Review basic grammar mistakes: Their, they’re and there. “It’s” and “its” “a lot”, etc.


10



When they turn 18 they should have a will, a financial power of attorney and a medical PoA.


17,18



Talk to people like they belong and are valued exactly as they are in that moment.


12-14, 21



Never take friendships for granted. Show up. Reach out. Be there when they need you. Friends are gifts; tend to those relationships with love.


15, 20



Sometimes I think the best way to take care of them is to teach them to take care of others: Littler kids, sick or disabled, those who’ve been left out.


5-7, 1Infant-12



Marriage vows won’t “fix” anything about a relationship. They won’t change how a person communicates. Never start out a relationship with the hope or expectation that your partner will change (or if they are hoping you will change.)It’s not fair to either of you. Everyone deserves to be loved for who they are, not who they could be.


21



At the hospital? Always confirm your name and date of birth and why you’re there.


16



Pedestrians get hit all the time. Be aware when you’re driving OR walking. Wear reflective gear if walking at night. Stay off your phone when driving OR walking.


15



Check in on your friends. Even the ones that seem fine.


14-21



1

Writing is re-writing


15, 18



Crushes are fine but I beg you not to waste your time and energy obsessing about someone. Really it’s just a way to hide, to feel something without risking anything. F that. Turn your attention to something creative, constructive or productive.

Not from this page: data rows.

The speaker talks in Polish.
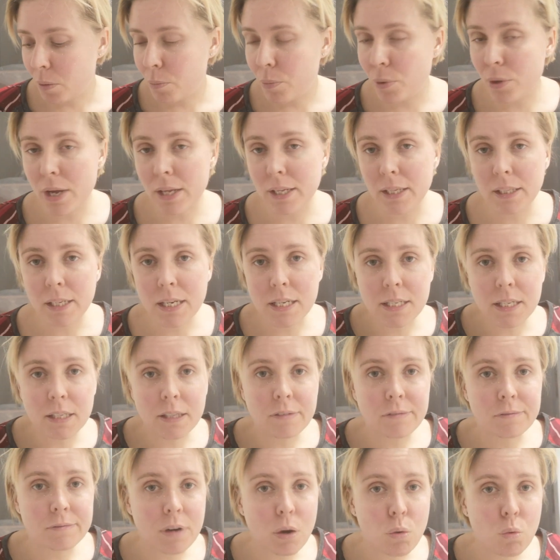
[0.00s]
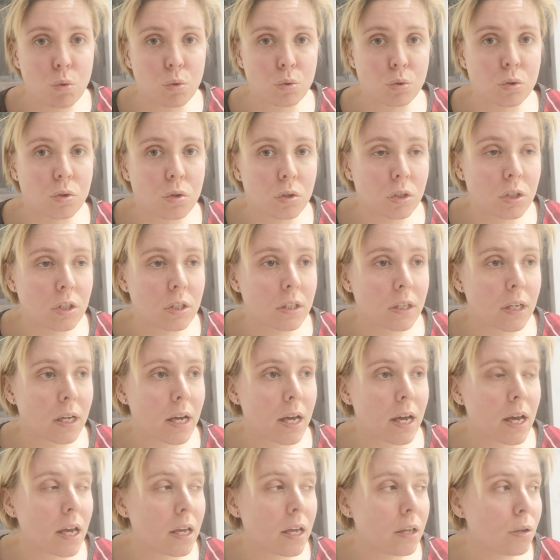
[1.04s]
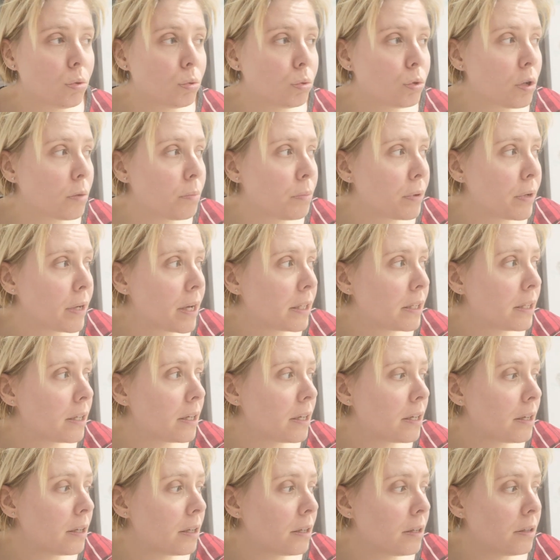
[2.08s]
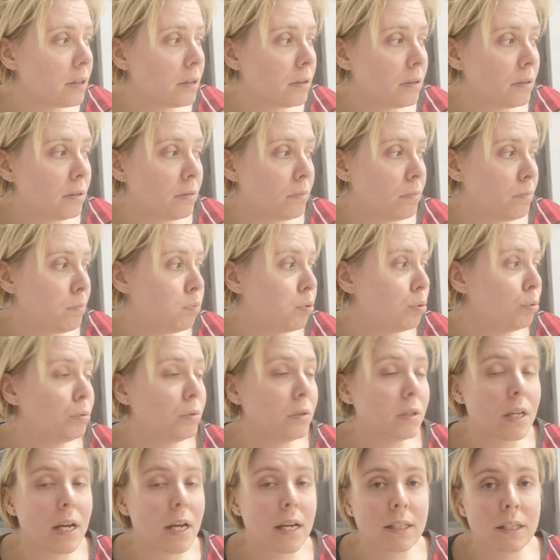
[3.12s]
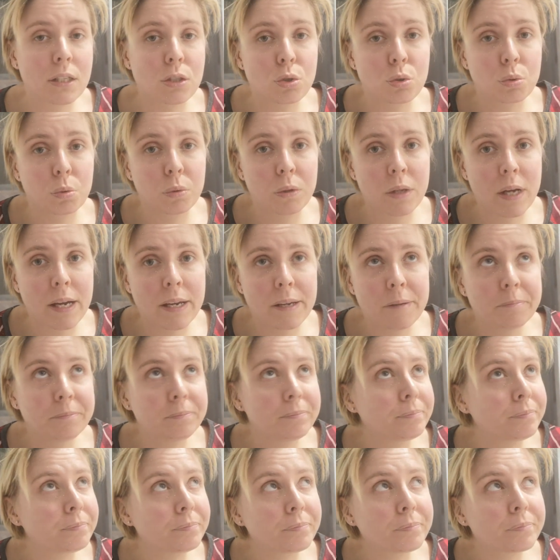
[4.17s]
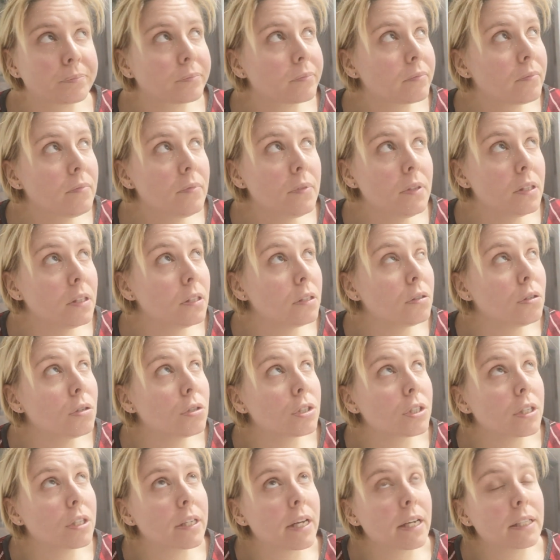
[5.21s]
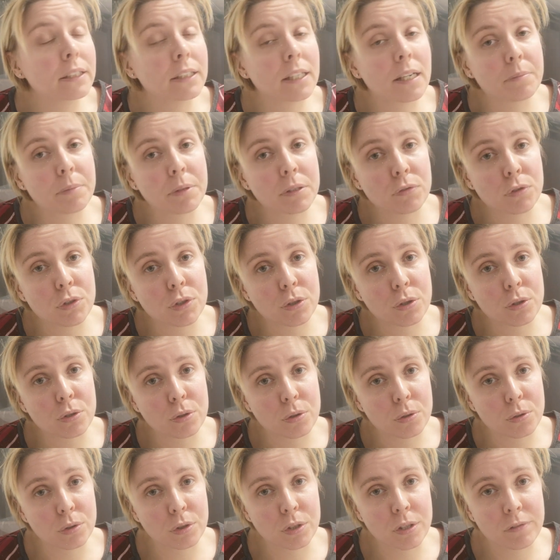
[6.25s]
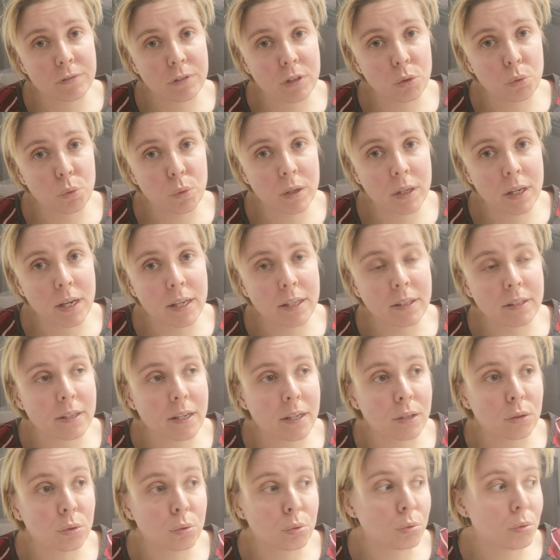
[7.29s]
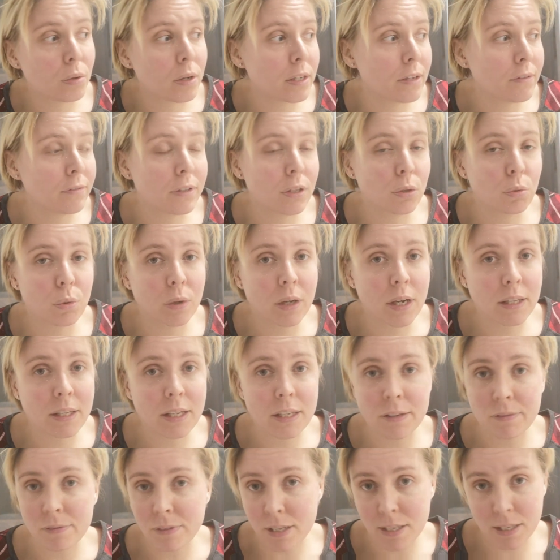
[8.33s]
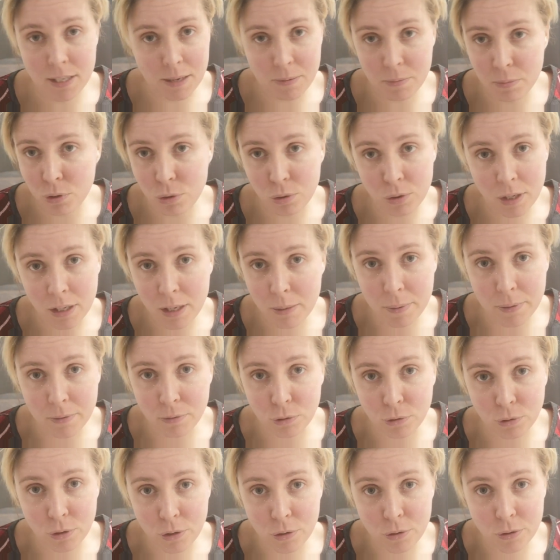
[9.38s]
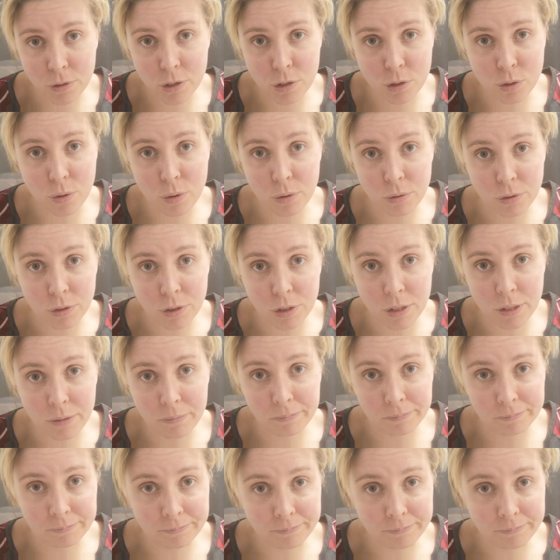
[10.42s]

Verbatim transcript: Pojadę teraz na tym wałku z godzinkę, jutro pojadę pół dnia też tutaj. Tylko, że ja chciałam mieć wszystko skończone w ten weekend, a tu ani w ten weekend, ani w następny, to ja na pewno tego nie skończę.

Make art, train for a race, volunteer or get a second job. Discover WHAT you love. Pursue that and your people will be there.


15, 17, 20, 21



"Dollar Store Engineering Kit:" Popsicle sticks, pool noodles, pipe cleaners, straws, light sticks, cups, etc. ALSO LOOK FOR Styrofoam gliders, Styrofoam balls, science kits, candy for candy structures, seasonal or holiday themes. Pinterest has a ton of great ideas for STEM activities.


7



Sometimes when you win, you lose. And when you lose, you win. Meaning that sometimes when you get what you want it doesn’t work out well. And sometimes wonderful things happen as a result of a failure or disappointment. Chin up. There’s a million paths to happiness and fulfillment. If one doesn’t work out your will find another.


12, 21



Ask: What are you responsible for?


15-18



Screw “achievement.” Do things you enjoy, share experiences that expand your capacity for joy and compassion. It doesn’t matter if you’re any good, it just matters that you’re in your groove.


16, 21



I heard a song today, “I love you to the bone” by Sammy Copley. It’s a beautiful story of a lifelong love. It’s my prayer for you that your spouse will have that song played at your funeral after you shared a 75 year- long happy marriage. It’s my prayer that your life is filled with love and laughter, and most importantly a partner who grows with you in all good things. And that you love each other to the bone.


21



I hope you never abandon yourself to be loved or accepted by someone else. They’re not getting the real you and you’re missing out on the experience of being loved and accepted just as you are.